Et c'est elle qui me rassure.
Je n'ai rien à répondre à ça. Trop de bonté, c'est trop de bonté. Je me rallonge correctement, de nouveau silencieux, et June en fait de même. Une nouvelle fois, un temps indéterminé s'écoule. Je n'aurais qu'à me concentrer un peu sur mon poignet pour savoir l'heure mais je n'en ai pas envie. Et je n'ai même pas envie de dormir non plus. Délire total. Surtout quand on sait que ce n'est même pas June qui me maintient éveillé. Drôle de journée. Tout à coup, un bruit sec se fait entendre, comme un coup sourd frappé contre le mur. Je vais pour me lever, mais l'infirmière m'arrête du geste. Déjà debout, elle semble savoir exactement d'où le bruit est venu. Elle me laisse assis là et disparaît dans l'arrière-salle, celle-là même où elle a ligoté Dwight et accessoirement moi avec le jour de la mort de Zarah. Elle en revient quelques minutes plus tard, avec un tube dans la main, un petit sourire aux lèvres.
— Congrats [2] .
Elle m'offre le cylindre d'un geste solennel.

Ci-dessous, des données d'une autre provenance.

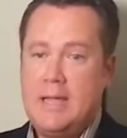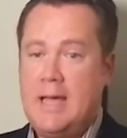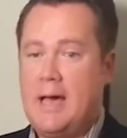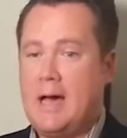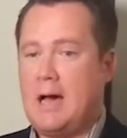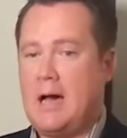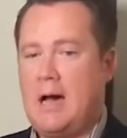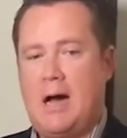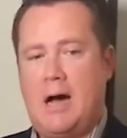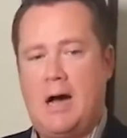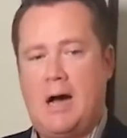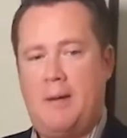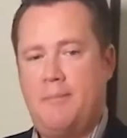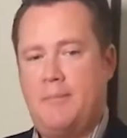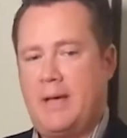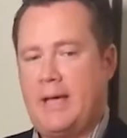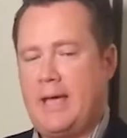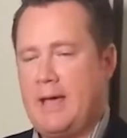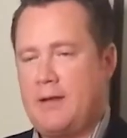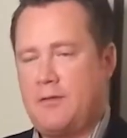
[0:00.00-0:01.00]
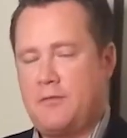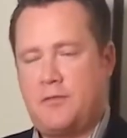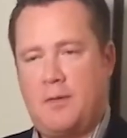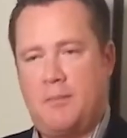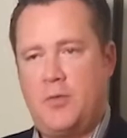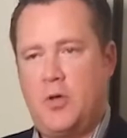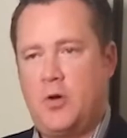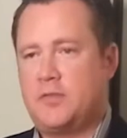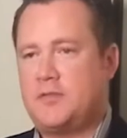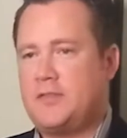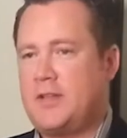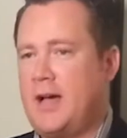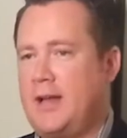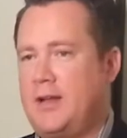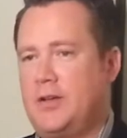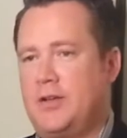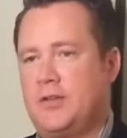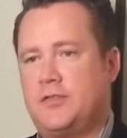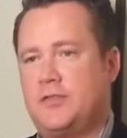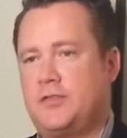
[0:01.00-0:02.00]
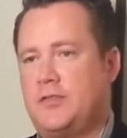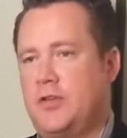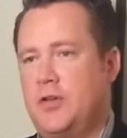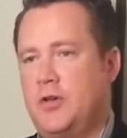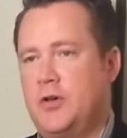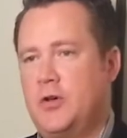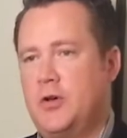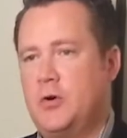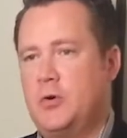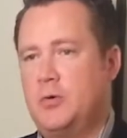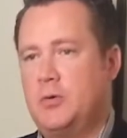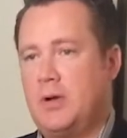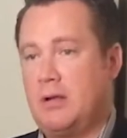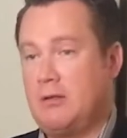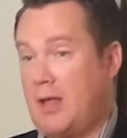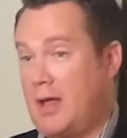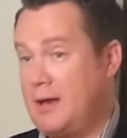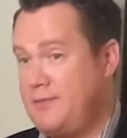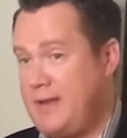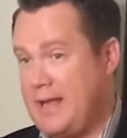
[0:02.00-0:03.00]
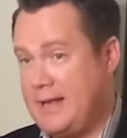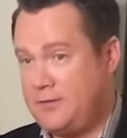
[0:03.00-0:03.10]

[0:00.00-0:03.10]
Yeah, again, from those titles to a lot of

Je me saisis de l'objet sans rien dire, observant la Jardinière d'un œil suspicieux par-dessous mes cils. C'est un message. Mon professeur a utilisé des récipients semblables pour envoyer mes copies aux divers correcteurs concernés. L'infirmerie dispose de ce système de communication ? J'ôte le couvercle précautionneusement et en sors une enveloppe à mon intention, que j'ouvre à son tour. Elle contient une lettre, comme on pouvait s'y attendre. Je la déplie pour la lire. Mes yeux parcourent les quelques succinctes lignes plusieurs fois. Moi qui suis si rapide, j'ai du mal à assimiler les nouvelles. Et j'ai également du mal à savoir comment je dois y réagir. Je me sens à la fois fier, déçu, triste, et désorienté. June penche la tête sur le côté et pose une main sur mon épaule, un doux sourire sur les lèvres. Je lève les yeux vers elle.
— Tu l'as lue ? je lui demande d'une voix incertaine.

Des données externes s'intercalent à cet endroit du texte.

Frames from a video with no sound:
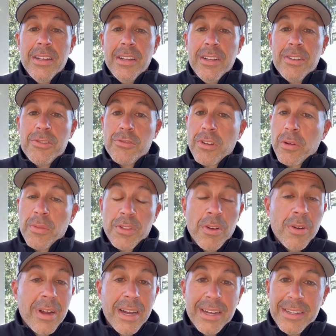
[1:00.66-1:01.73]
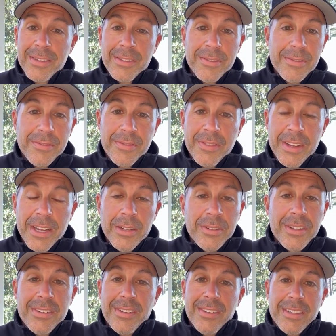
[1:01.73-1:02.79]
struggling with all kinds of
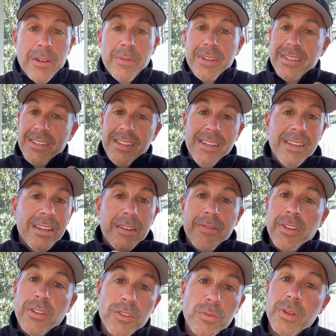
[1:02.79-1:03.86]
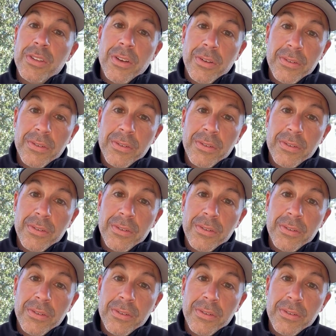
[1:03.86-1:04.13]
illnesses that we see and even those we don't.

— Disons que j'ai regardé à travers l'enveloppe.
ELLE a l'air contente pour moi.
— Je devrais aller dire ça aux autres, je propose.
— Bonne idée. S'ils ne dorment pas.
— Il n'y a que Dwight qui ait besoin de sommeil.
Et moi, logiquement.
— Défie-toi, ce n'est pas parce qu'on n'a pas besoin de quelque chose qu'on s'en passe forcément. Je te ramène ?

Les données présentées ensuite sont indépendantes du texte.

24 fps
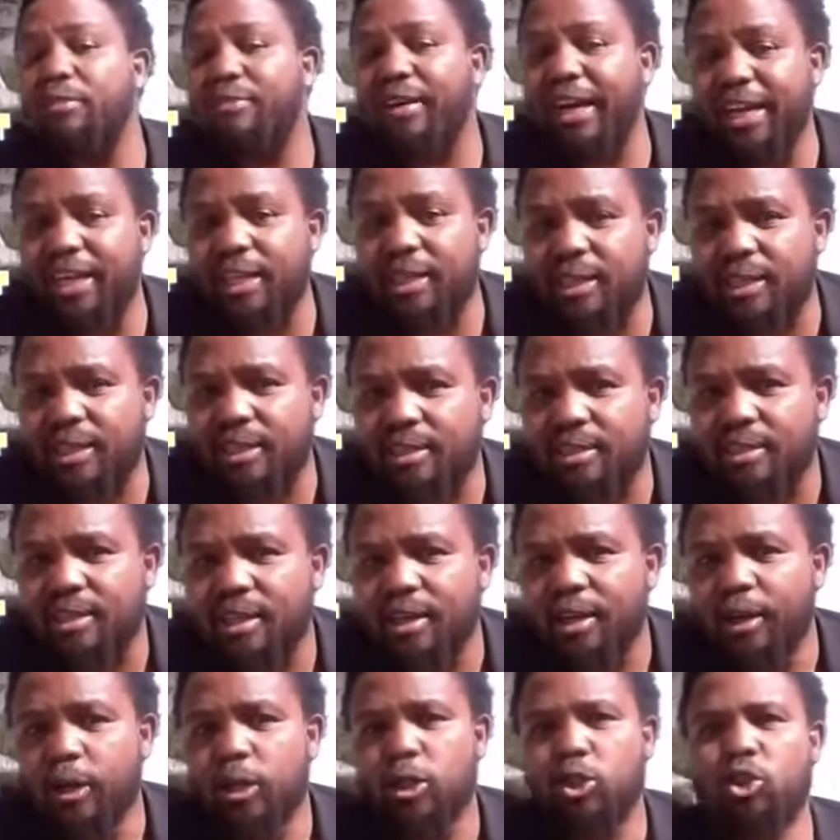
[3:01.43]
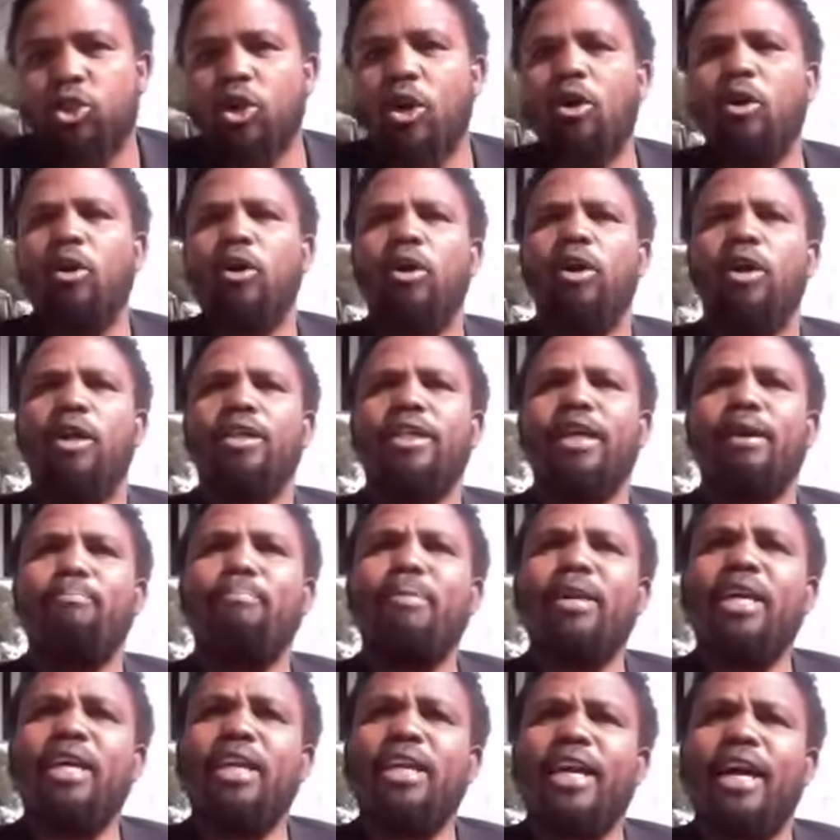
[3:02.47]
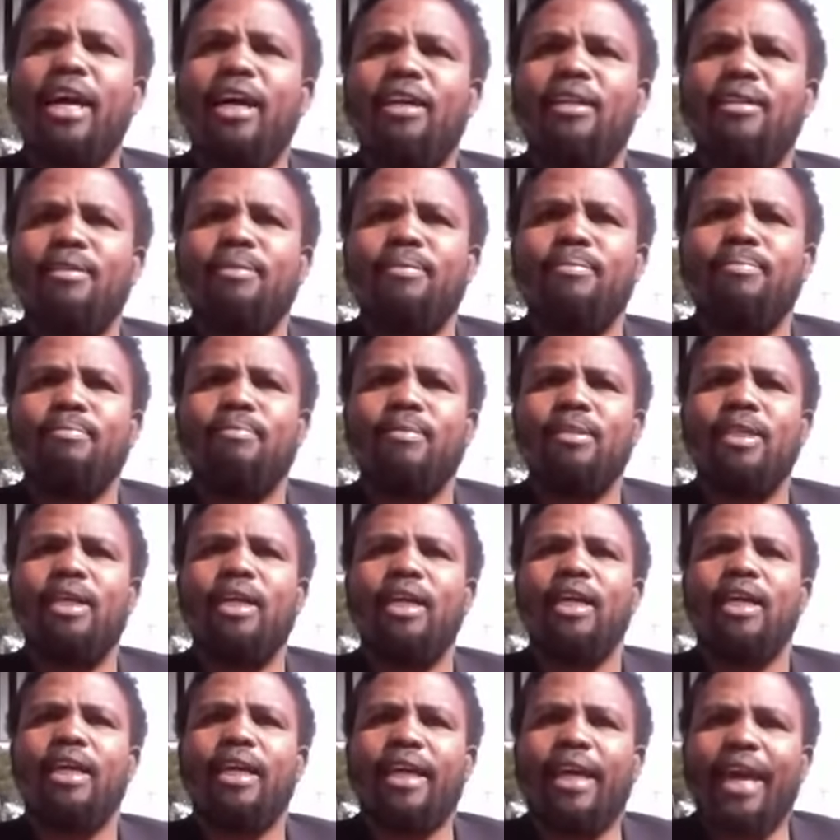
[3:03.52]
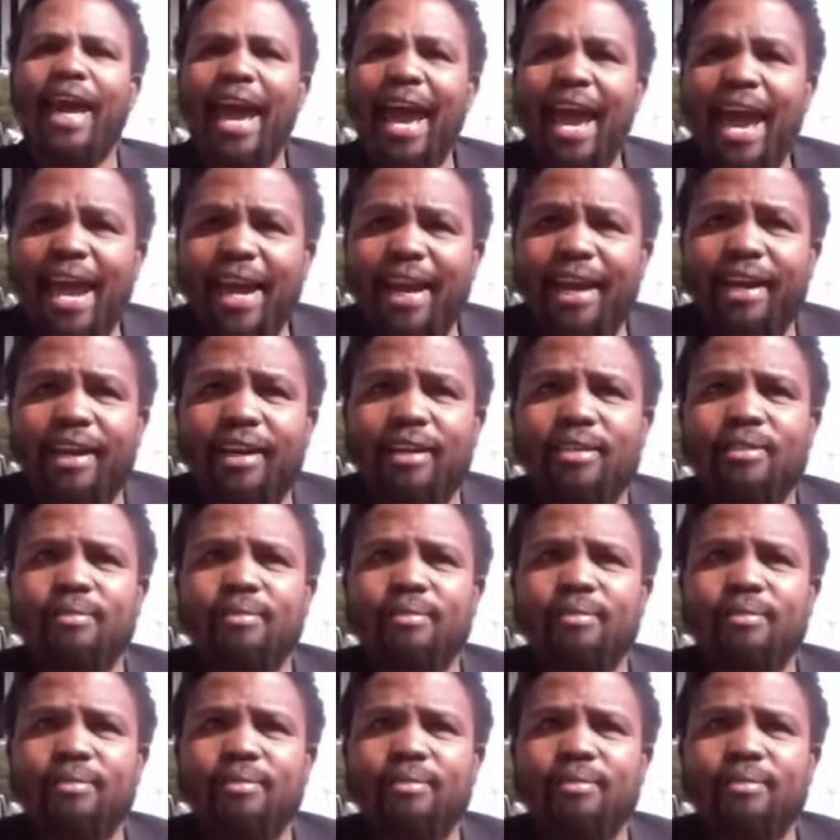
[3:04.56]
anything. So the media can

Je n'ai que rarement voyagé avec June.
— Je vais marcher.
J'en ai besoin.
— Courir serait préférable, sous cette pluie.
Je lève la tête vers la fenêtre. Bonne remarque…
— Il pleut ?!
J'ai passé le plus clair de mon temps à regarder le ciel et n'ai rien vu ?
— Aller, file. À la prochaine.
Elle accentue le contact entre sa main et mon épaule en guise d'au revoir. Je hoche la tête évasivement et me dirige vers la sortie, attrapant ma sacoche au passage.
Je sais que l'infirmière va me suivre des yeux jusqu'à ce que j'aie disparu. Ça m'est égal qu'elle me materne comme ça. C'est sa nature en tant que Jardinière aussi bien qu'infirmière, après tout. Et puis j'ai autre chose à penser. Mes résultats et leurs conséquences vont pour ainsi dire tout changer pour moi. Et dire que je me suis creusé la tête pour trouver une solution à mon problème de surpopulation des dérivés, et pensais que la présence de Ke(l)vin m'empêcherait d'y consacrer suffisamment de temps pour le résoudre ! Je me dis aussi que mes profs sont gonflés de m'avoir envoyé ça comme ça, par la Poste, mais ils ont dû présumer que j'aurais quitté l'établissement à cet heure tardive et que June me passerait le message, en tant que membre du personnel et de confiance puisque ayant déjà prêté un serment de confidentialité au niveau de ses études. Oula, trop travailler de matières différentes dans un espace de temps réduit n'est pas bon pour garder mes idées claires, je mélange tout. J'ai tout à coup très hâte de retrouver mon lit douillet.